=== Stored data ===

• • • •

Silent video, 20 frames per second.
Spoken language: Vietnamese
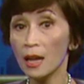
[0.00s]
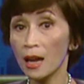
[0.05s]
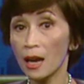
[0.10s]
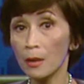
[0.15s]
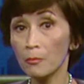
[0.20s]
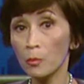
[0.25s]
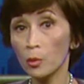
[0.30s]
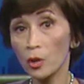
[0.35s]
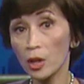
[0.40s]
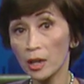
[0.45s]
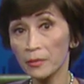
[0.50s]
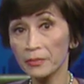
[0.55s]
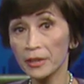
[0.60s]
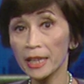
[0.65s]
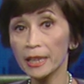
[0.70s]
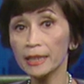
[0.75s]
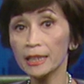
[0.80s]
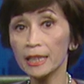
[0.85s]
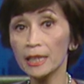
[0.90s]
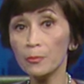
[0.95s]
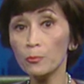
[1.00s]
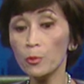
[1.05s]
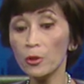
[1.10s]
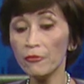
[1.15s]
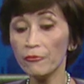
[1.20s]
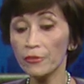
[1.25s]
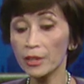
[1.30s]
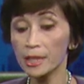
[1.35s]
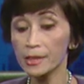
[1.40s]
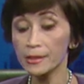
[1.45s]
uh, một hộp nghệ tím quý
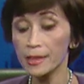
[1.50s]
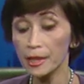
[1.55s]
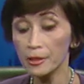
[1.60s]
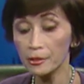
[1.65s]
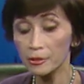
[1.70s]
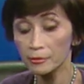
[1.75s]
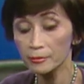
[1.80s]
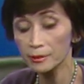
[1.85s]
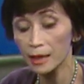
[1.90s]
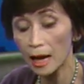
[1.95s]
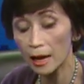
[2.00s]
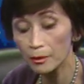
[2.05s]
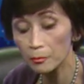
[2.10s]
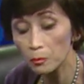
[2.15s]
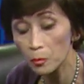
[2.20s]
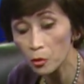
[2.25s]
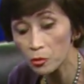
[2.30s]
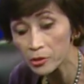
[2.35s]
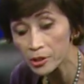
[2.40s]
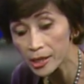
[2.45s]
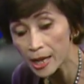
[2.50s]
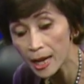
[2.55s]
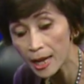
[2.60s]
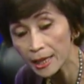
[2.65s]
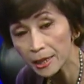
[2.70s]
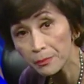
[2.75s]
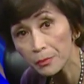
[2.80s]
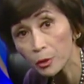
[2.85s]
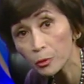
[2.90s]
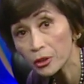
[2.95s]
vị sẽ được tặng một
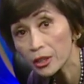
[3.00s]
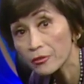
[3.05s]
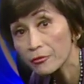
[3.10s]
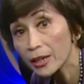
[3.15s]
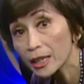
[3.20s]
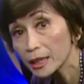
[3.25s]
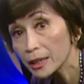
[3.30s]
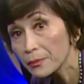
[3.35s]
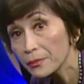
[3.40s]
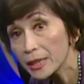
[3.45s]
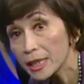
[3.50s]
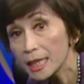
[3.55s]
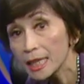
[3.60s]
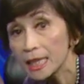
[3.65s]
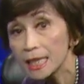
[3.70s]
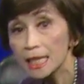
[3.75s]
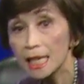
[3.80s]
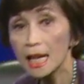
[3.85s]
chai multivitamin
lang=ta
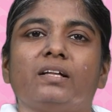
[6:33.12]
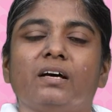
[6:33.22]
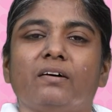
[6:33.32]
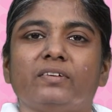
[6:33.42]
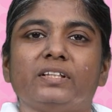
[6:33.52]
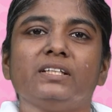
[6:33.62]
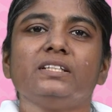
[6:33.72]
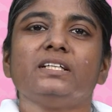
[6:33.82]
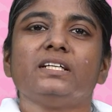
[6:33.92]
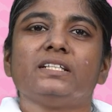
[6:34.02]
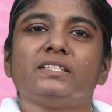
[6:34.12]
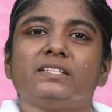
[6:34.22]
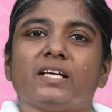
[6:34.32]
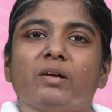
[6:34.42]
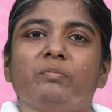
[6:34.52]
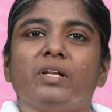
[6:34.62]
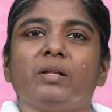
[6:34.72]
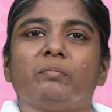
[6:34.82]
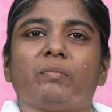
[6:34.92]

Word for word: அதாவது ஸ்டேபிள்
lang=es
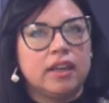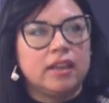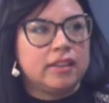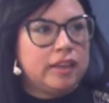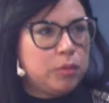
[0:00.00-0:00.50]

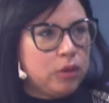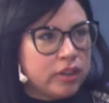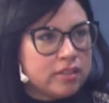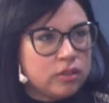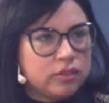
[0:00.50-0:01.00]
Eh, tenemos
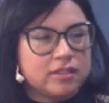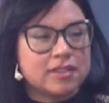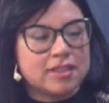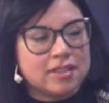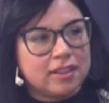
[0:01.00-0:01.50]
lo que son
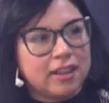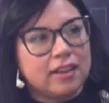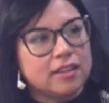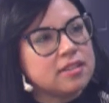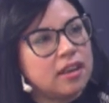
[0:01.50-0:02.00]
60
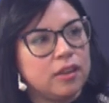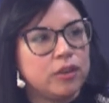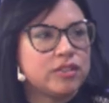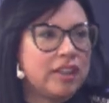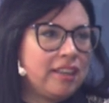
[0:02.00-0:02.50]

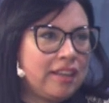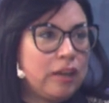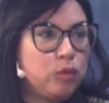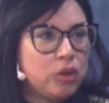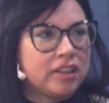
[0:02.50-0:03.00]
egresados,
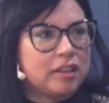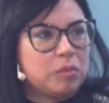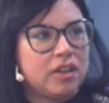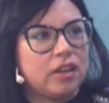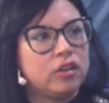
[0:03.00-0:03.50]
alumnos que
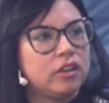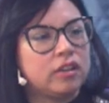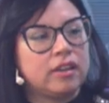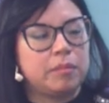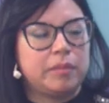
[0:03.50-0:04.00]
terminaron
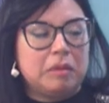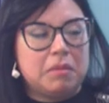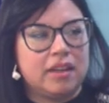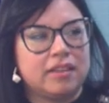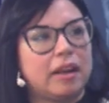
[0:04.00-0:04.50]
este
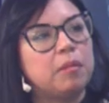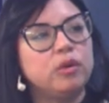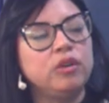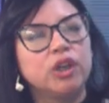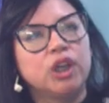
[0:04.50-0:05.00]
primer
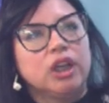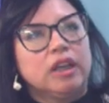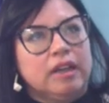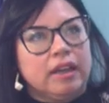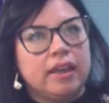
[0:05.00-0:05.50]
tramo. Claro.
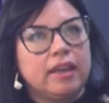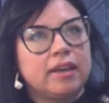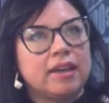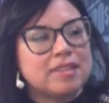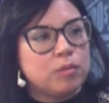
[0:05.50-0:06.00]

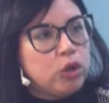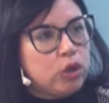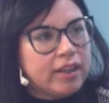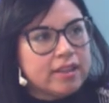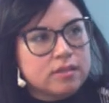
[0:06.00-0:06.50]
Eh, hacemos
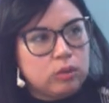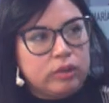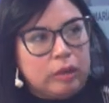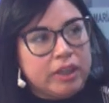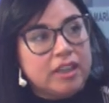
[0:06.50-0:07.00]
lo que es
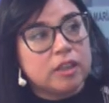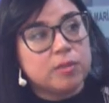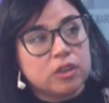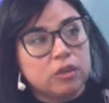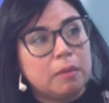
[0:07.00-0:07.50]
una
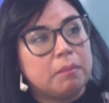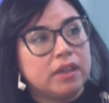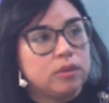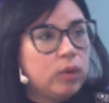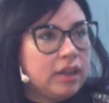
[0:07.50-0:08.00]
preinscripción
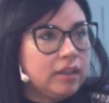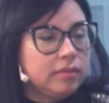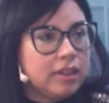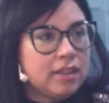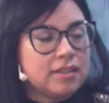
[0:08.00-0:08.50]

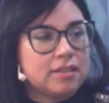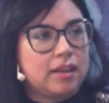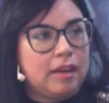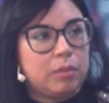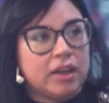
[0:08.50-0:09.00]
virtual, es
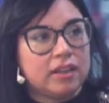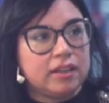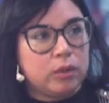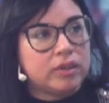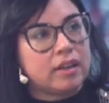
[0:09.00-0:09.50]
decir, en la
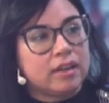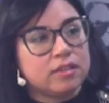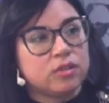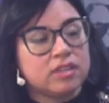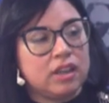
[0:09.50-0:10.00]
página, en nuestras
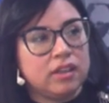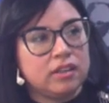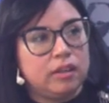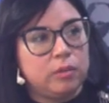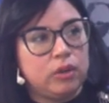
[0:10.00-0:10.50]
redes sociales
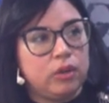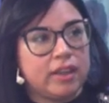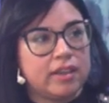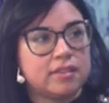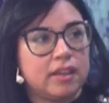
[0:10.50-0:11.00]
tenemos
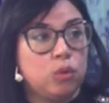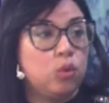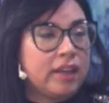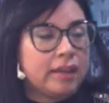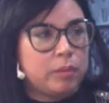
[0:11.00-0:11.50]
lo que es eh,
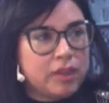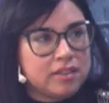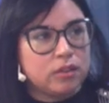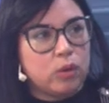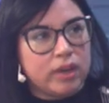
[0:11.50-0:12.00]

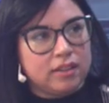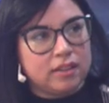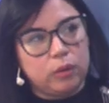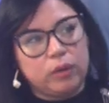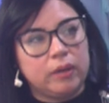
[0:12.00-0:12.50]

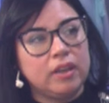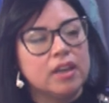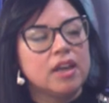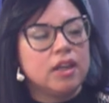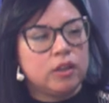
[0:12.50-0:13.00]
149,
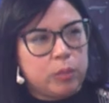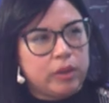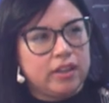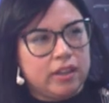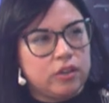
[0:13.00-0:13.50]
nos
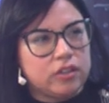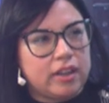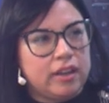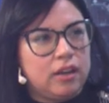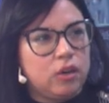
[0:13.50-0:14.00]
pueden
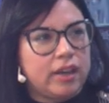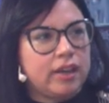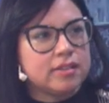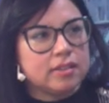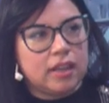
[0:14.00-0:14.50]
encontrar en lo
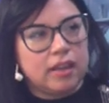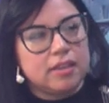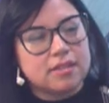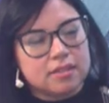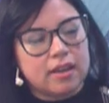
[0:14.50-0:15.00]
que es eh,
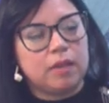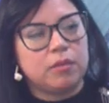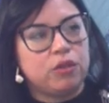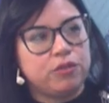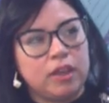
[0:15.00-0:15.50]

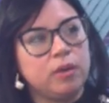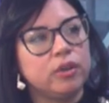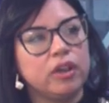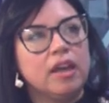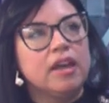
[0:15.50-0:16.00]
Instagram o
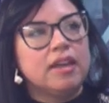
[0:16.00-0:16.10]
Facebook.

• • • •

=== Task item ===
Copy the records exactly, minus any pictures.

=== Finished task ===
Silent video, 20 frames per second.
Spoken language: Vietnamese
[0.00s]
[0.05s]
[0.10s]
[0.15s]
[0.20s]
[0.25s]
[0.30s]
[0.35s]
[0.40s]
[0.45s]
[0.50s]
[0.55s]
[0.60s]
[0.65s]
[0.70s]
[0.75s]
[0.80s]
[0.85s]
[0.90s]
[0.95s]
[1.00s]
[1.05s]
[1.10s]
[1.15s]
[1.20s]
[1.25s]
[1.30s]
[1.35s]
[1.40s]
[1.45s]
uh, một hộp nghệ tím quý
[1.50s]
[1.55s]
[1.60s]
[1.65s]
[1.70s]
[1.75s]
[1.80s]
[1.85s]
[1.90s]
[1.95s]
[2.00s]
[2.05s]
[2.10s]
[2.15s]
[2.20s]
[2.25s]
[2.30s]
[2.35s]
[2.40s]
[2.45s]
[2.50s]
[2.55s]
[2.60s]
[2.65s]
[2.70s]
[2.75s]
[2.80s]
[2.85s]
[2.90s]
[2.95s]
vị sẽ được tặng một
[3.00s]
[3.05s]
[3.10s]
[3.15s]
[3.20s]
[3.25s]
[3.30s]
[3.35s]
[3.40s]
[3.45s]
[3.50s]
[3.55s]
[3.60s]
[3.65s]
[3.70s]
[3.75s]
[3.80s]
[3.85s]
chai multivitamin
lang=ta
[6:33.12]
[6:33.22]
[6:33.32]
[6:33.42]
[6:33.52]
[6:33.62]
[6:33.72]
[6:33.82]
[6:33.92]
[6:34.02]
[6:34.12]
[6:34.22]
[6:34.32]
[6:34.42]
[6:34.52]
[6:34.62]
[6:34.72]
[6:34.82]
[6:34.92]

Word for word: அதாவது ஸ்டேபிள்
lang=es
[0:00.00-0:00.50]

[0:00.50-0:01.00]
Eh, tenemos
[0:01.00-0:01.50]
lo que son
[0:01.50-0:02.00]
60
[0:02.00-0:02.50]

[0:02.50-0:03.00]
egresados,
[0:03.00-0:03.50]
alumnos que
[0:03.50-0:04.00]
terminaron
[0:04.00-0:04.50]
este
[0:04.50-0:05.00]
primer
[0:05.00-0:05.50]
tramo. Claro.
[0:05.50-0:06.00]

[0:06.00-0:06.50]
Eh, hacemos
[0:06.50-0:07.00]
lo que es
[0:07.00-0:07.50]
una
[0:07.50-0:08.00]
preinscripción
[0:08.00-0:08.50]

[0:08.50-0:09.00]
virtual, es
[0:09.00-0:09.50]
decir, en la
[0:09.50-0:10.00]
página, en nuestras
[0:10.00-0:10.50]
redes sociales
[0:10.50-0:11.00]
tenemos
[0:11.00-0:11.50]
lo que es eh,
[0:11.50-0:12.00]

[0:12.00-0:12.50]

[0:12.50-0:13.00]
149,
[0:13.00-0:13.50]
nos
[0:13.50-0:14.00]
pueden
[0:14.00-0:14.50]
encontrar en lo
[0:14.50-0:15.00]
que es eh,
[0:15.00-0:15.50]

[0:15.50-0:16.00]
Instagram o
[0:16.00-0:16.10]
Facebook.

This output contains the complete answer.